Мышечная дистрофия Дюшенна – это быстро прогрессирующее заболевание, которое вызывает мышечную слабость и атрофию всего тела из-за дефицита белка, называемого дистрофином. Исследователи из Университета Миссури, Национального центра развития трансляционных наук, Вашингтонского университета и Solid Biosciences, LLC разработали новый подход к переносу генов, в котором используется аденоассоциированный вирусный вектор для доставки модифицированного гена дистрофина в мышцы, восстанавливая мышцы. сила в модели мыши, которая близко имитирует серьезные дефекты, наблюдаемые у пациентов. Исследование появится 27 июля в журнале Molecular Therapy – Methods & Клиническое развитие.
"Мышечная дистрофия Дюшенна – это смертельное заболевание, приводящее к истощению мышц, при котором мальчики в подростковом возрасте прикованы к инвалидной коляске," говорит старший автор Дуншенг Дуань, медицинский исследователь из Университета Миссури. "Мы считаем, что данные, представленные в нашем исследовании, предоставляют убедительные доклинические доказательства в поддержку оценки переноса гена микродистрофина аденоассоциированного вируса (AAV) у пациентов с мышечной дистрофией Дюшенна."
Целью генной терапии мышечной дистрофии Дюшенна является восстановление функциональной версии белка дистрофина, который обеспечивает стабильность мышечным клеткам во время сокращения и имеет важное значение для здоровья мышц. В настоящее время не существует лекарства от этой болезни, и лечение большинства пациентов направлено на контроль симптомов и максимальное улучшение качества жизни. AAV является привлекательным средством для переноса генов, поскольку определенные типы вируса способны доставлять гены к мышцам тела и продемонстрировали клинический потенциал в лечении других наследственных заболеваний, таких как мышечная атрофия позвоночника.
Из-за ограниченной способности упаковки AAV исследователи разработали миниатюрные версии гена дистрофина, состоящего из критических последовательностей ДНК для восстановления мышечной функции. Доставка этих микродистрофиновых векторов AAV значительно облегчает мышечное заболевание на животных моделях мышечной дистрофии Дюшенна. Но эти более ранние версии векторов AAV ограничены, потому что в них отсутствует nNOS-связывающий домен, который облегчает перфузию крови во время сокращения мышц.

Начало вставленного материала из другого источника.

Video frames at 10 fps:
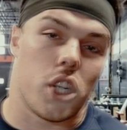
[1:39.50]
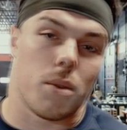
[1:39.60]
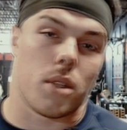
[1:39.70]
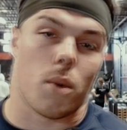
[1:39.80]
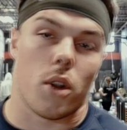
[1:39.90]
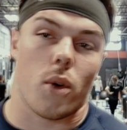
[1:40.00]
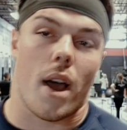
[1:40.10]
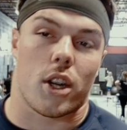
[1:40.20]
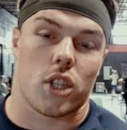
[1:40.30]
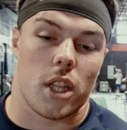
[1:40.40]
she was the one who
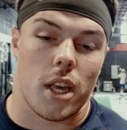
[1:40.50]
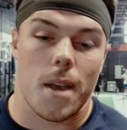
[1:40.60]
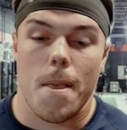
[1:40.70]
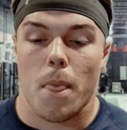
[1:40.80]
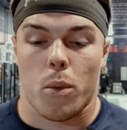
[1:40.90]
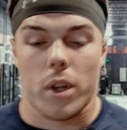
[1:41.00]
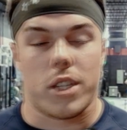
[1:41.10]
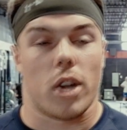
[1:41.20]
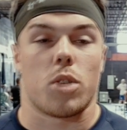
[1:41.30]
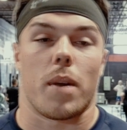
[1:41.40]
actually
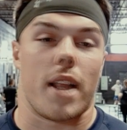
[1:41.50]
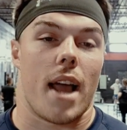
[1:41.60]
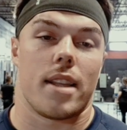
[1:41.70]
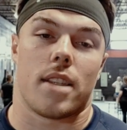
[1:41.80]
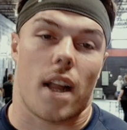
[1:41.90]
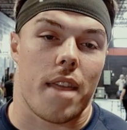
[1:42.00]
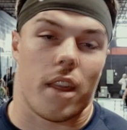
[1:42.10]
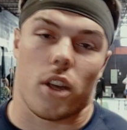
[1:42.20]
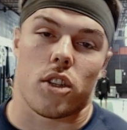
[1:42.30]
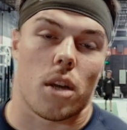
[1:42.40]
reached out to my dad and said, "I
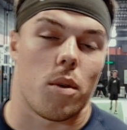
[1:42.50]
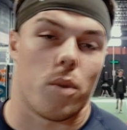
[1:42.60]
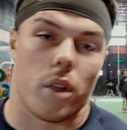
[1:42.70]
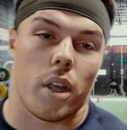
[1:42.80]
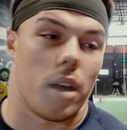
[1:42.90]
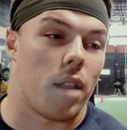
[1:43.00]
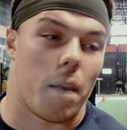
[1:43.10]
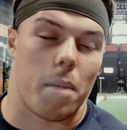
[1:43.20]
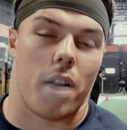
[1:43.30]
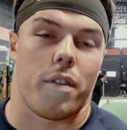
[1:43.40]
think your son would really
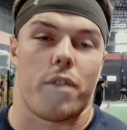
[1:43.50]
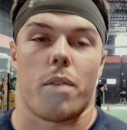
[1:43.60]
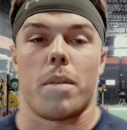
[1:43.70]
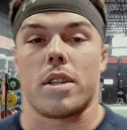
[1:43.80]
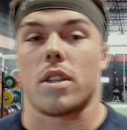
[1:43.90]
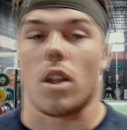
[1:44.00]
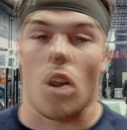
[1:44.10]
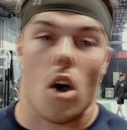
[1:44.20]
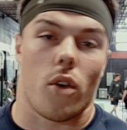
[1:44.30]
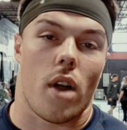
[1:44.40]
like benefit from this in the
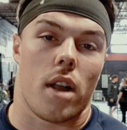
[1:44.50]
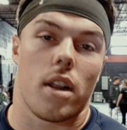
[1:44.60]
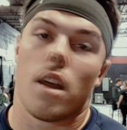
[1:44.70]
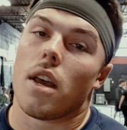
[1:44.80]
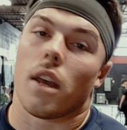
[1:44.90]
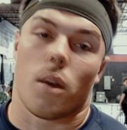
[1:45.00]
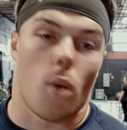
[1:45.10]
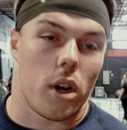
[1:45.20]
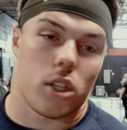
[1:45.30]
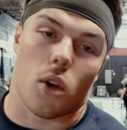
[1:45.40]
long run.
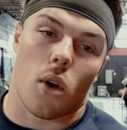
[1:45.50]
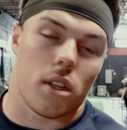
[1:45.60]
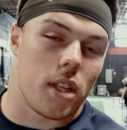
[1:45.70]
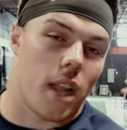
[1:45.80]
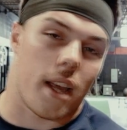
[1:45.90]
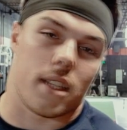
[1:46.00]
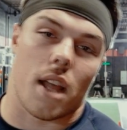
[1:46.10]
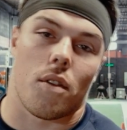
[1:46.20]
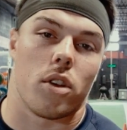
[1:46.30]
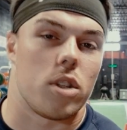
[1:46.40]
Wanted to go on to the next
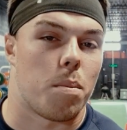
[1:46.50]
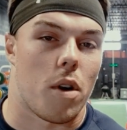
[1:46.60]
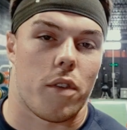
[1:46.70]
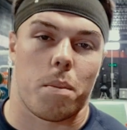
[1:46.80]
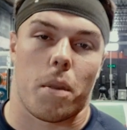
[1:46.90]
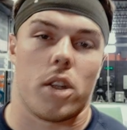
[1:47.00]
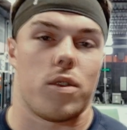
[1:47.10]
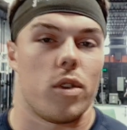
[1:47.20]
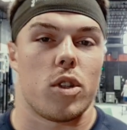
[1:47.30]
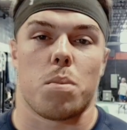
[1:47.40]
level. It's the perfect
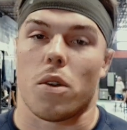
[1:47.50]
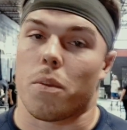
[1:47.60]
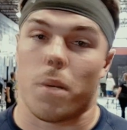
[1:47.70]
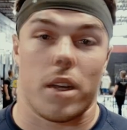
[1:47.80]
place for you. It's the perfect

Чтобы преодолеть это ограничение, Дуан и его команда из Университета Миссури и Джеффри Чемберлен, исследователь мышечной дистрофии, и его команда из Вашингтонского университета совместно разработали новый вектор микродистрофина AAV, содержащий критический домен связывания nNOS. Кроме того, этот вектор содержит новую регуляторную кассету, разработанную Стивеном Хаушкой, которая управляет экспрессией гена дистрофина, в частности, в мышечных клетках.
Чтобы продемонстрировать потенциальную клиническую применимость этого подхода, Дуан и его команда протестировали новый вектор на недавно разработанной модели мыши, которая имитирует мышечную дистрофию Дюшенна. Через пятнадцать недель после инъекции AAV исследователи обнаружили высокие уровни белка микродистрофина во всех скелетных мышцах у всех 10 обработанных мышей. Терапия микродистрофином значительно уменьшила рубцевание, затвердение и воспаление мышц. Более того, исследование ex vivo и in vivo двух разных мышц ног показало, что микродистрофин нормализует силу скелетных мышц. Однако ограничения мышей, использованных в исследовании, не позволили исследователям должным образом оценить терапевтическое воздействие на функцию сердца.
"Еще многое предстоит узнать о гене дистрофина, белке дистрофина, механизмах мышечной дистрофии Дюшенна и векторах переноса генов," Дуан говорит. "Будущие исследования, надеюсь, позволят нам разработать более эффективную терапию для лечения мышечной дистрофии Дюшенна в ближайшие годы."